- Opening Delimiter -
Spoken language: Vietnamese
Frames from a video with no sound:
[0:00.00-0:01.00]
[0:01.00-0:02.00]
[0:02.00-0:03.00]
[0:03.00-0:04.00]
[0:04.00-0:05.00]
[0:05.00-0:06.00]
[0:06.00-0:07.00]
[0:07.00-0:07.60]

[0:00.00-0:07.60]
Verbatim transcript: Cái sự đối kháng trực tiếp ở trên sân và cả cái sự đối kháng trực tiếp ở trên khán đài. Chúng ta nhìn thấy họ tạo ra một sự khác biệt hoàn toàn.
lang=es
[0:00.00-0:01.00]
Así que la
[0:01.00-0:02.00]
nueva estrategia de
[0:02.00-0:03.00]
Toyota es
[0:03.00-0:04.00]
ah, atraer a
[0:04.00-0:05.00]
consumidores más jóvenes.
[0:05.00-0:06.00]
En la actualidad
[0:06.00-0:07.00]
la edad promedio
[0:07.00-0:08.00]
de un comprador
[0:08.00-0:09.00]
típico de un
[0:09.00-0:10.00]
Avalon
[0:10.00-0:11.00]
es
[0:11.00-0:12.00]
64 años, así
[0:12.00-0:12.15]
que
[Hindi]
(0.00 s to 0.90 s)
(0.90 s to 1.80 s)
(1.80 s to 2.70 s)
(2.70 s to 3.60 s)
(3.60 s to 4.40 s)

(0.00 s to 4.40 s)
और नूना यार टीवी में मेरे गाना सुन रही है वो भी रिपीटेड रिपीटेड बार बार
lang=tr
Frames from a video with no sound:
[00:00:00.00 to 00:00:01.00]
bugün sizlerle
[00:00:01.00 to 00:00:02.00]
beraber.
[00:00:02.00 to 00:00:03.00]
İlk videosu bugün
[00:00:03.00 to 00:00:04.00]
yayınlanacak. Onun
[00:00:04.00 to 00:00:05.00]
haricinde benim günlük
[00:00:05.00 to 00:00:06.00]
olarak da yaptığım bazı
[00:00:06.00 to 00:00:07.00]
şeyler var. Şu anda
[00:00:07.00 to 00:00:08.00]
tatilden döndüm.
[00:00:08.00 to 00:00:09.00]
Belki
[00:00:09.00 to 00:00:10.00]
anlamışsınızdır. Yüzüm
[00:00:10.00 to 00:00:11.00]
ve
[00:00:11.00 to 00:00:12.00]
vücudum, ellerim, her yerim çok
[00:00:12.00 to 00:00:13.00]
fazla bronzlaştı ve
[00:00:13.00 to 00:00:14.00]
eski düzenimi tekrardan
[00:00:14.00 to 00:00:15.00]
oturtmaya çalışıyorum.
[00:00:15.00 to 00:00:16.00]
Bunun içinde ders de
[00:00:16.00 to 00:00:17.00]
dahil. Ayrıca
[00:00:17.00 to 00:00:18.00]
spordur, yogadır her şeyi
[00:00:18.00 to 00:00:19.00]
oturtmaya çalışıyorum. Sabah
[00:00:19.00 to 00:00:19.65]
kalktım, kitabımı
- Closing Delimiter -
Make an exact copy of every line from the one with "[00:00:11.00 to 00:00:12.00]" to the end of the data, with the first and last of those lines included.

• _Response area_:
[00:00:11.00 to 00:00:12.00]
vücudum, ellerim, her yerim çok
[00:00:12.00 to 00:00:13.00]
fazla bronzlaştı ve
[00:00:13.00 to 00:00:14.00]
eski düzenimi tekrardan
[00:00:14.00 to 00:00:15.00]
oturtmaya çalışıyorum.
[00:00:15.00 to 00:00:16.00]
Bunun içinde ders de
[00:00:16.00 to 00:00:17.00]
dahil. Ayrıca
[00:00:17.00 to 00:00:18.00]
spordur, yogadır her şeyi
[00:00:18.00 to 00:00:19.00]
oturtmaya çalışıyorum. Sabah
[00:00:19.00 to 00:00:19.65]
kalktım, kitabımı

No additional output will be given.